Intanto, noi ci domandiamo chi tutela i turisti che – per muoversi sul territorio vesuviano e costiero – non utilizzano le corse del “Campania Express Napoli-Sorrento: otto sole corse “speciali” al giorno al costo di 15 euro per passeggero, per potere arrivare a Pompei. Eppure Pompei, nella sua triplice veste, quella degli Scavi, quella del Santuario e quella della Città nuova, veniva servita – fino a qualche decennio fa – da ben 5 Stazioni Ferroviarie. Oggi sono tre.

A ciò si aggiunge il fatto che la tratta da Napoli a Salerno è diventata tratta Metropolitana. Quindi la Stazione di Pompei Città da molti anni ormai non accoglie più treni “direttissimi” e treni “rapidi”, cioè i treni che oggi chiameremmo treni “Alta Velocità”. Pompei città ha così perso ogni funzione di “hub” comprensoriale svolta per decenni dal dopoguerra agli anni 2000 per i viaggiatori diretti a Roma la mattina, per fare ritorno a casa in giornata.
Al danno ormai consolidato oggi si aggiunge quindi la sgradevole beffa dell’ex HUB Turistico di Pompei Scavi.

Esso è desaparecido dai programmi Trenitalia e da quelli del Comune di Pompei, che sembrano peraltro ridursi alla semplice riproposizione di una nuova Stazione Trenitalia di Pompei Scavi. E l’HUB è stato spostato altrove, tra Castellamare e Torre Annunziata, come ingresso alla Costiera sorrentina.

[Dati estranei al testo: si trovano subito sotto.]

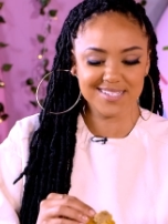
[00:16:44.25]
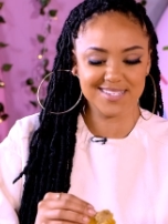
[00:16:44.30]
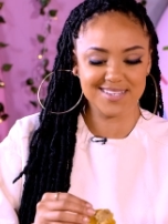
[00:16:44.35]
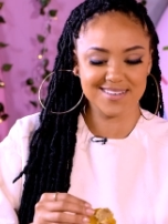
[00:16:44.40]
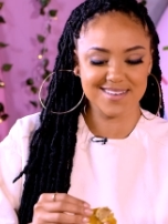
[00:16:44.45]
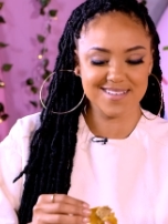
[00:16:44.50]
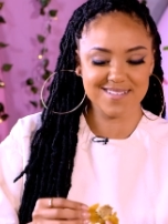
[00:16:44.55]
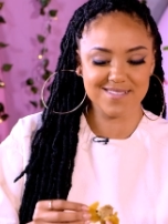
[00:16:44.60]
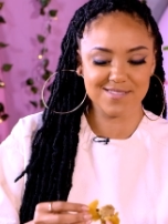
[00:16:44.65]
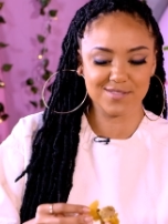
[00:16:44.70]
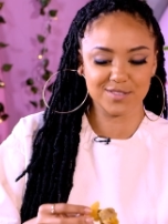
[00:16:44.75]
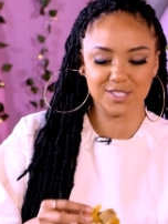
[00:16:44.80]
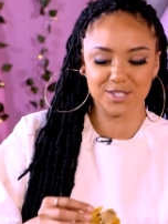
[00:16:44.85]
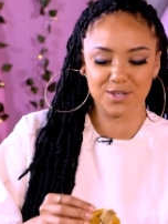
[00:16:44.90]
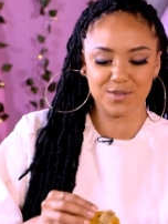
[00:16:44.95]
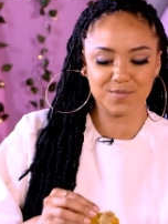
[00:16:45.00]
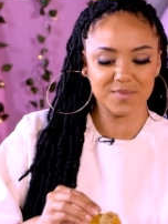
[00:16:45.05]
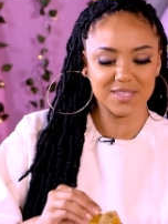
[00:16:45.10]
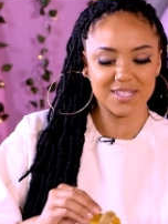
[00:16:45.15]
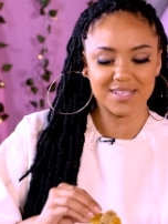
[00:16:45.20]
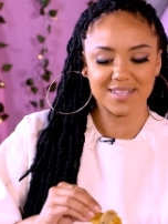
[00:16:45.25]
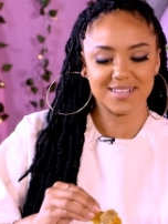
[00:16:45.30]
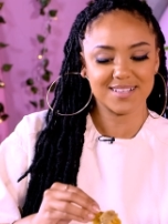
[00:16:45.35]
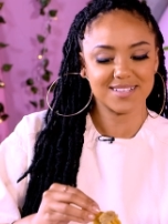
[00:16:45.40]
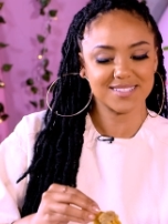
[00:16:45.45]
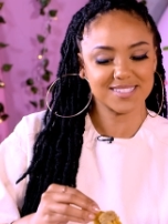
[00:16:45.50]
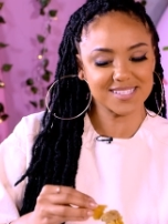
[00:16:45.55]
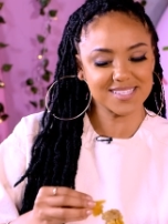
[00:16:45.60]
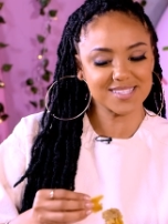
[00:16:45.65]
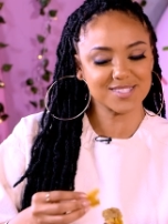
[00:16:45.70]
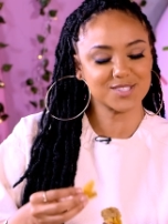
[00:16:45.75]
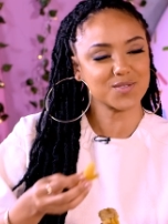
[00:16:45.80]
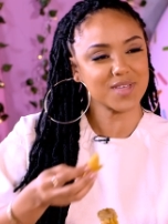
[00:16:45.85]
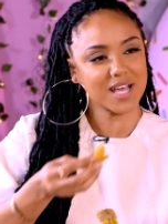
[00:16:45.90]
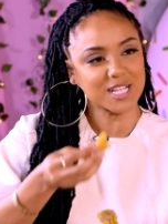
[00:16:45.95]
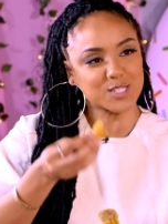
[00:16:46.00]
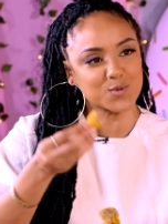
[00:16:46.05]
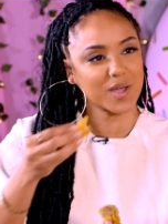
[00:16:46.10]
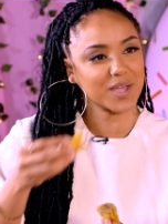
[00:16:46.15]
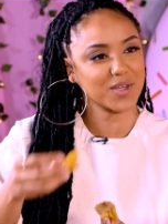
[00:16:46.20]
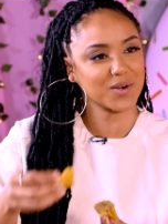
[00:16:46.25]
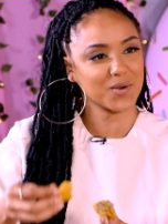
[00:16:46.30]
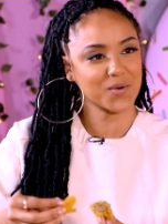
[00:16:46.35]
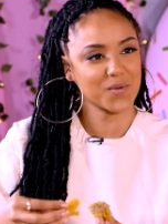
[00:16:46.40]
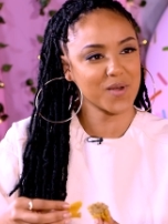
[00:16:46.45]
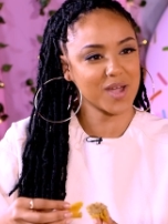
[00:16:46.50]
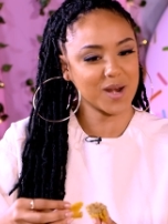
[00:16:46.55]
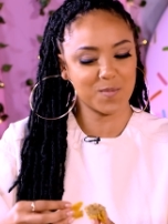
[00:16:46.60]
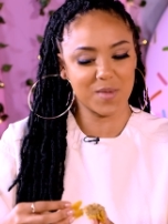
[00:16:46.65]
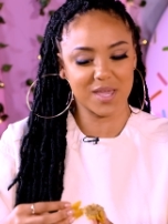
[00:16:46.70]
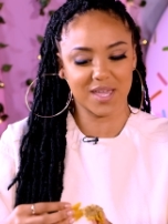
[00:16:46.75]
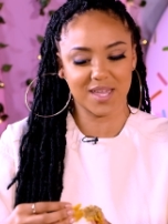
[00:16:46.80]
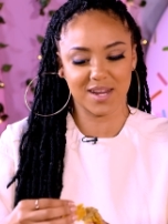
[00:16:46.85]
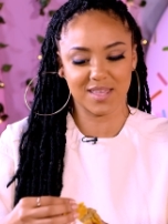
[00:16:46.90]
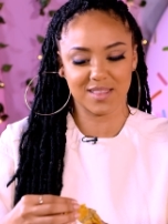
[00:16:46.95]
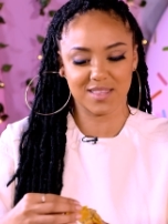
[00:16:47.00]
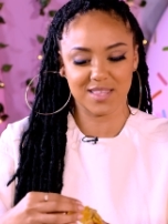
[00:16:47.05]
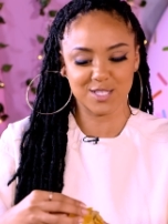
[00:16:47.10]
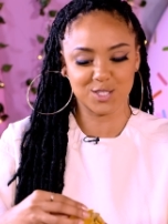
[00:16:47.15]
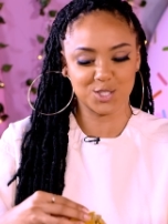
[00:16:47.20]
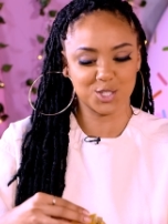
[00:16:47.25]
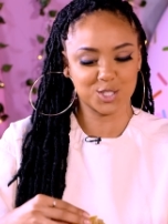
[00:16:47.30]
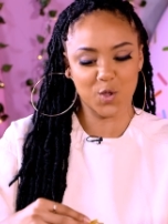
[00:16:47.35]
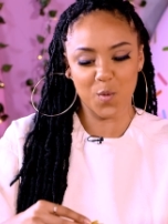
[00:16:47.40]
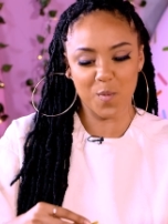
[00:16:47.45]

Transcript: -hmm. to mm-hmm. know. So. See, so that's why you don't know how to make any of the things. You just go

Il Progetto Trenitalia desaparecido è poi riapparso: prevede una nuova stazione, costruita accanto e sopra a quella antica e la trasformazione di Via Plinio in un’unica area pedonale. La pedonalizzazione di Via Plinio sembra però voluta “in alto loco”, perché funzionale e preordinata soprattutto a spostare i flussi turistici diretti a Pompei verso altre aree commerciali attrezzate, quelle del MAXIMALL in via di esecuzione a Torre Annunziata

. A fronte di tutto questo, il trenino disneylandiano di collegamento tra la Porta Marina degli Scavi di Pompei e la Città di Pompei – da poco entrato in funzione – appare la ciliegina su una torta. Ma è una torta avvelenata per la Città di Pompei e per l’Amministrazione Lo Sapio. Insomma il futuro Pompei è nel guado, anzi, nel guano.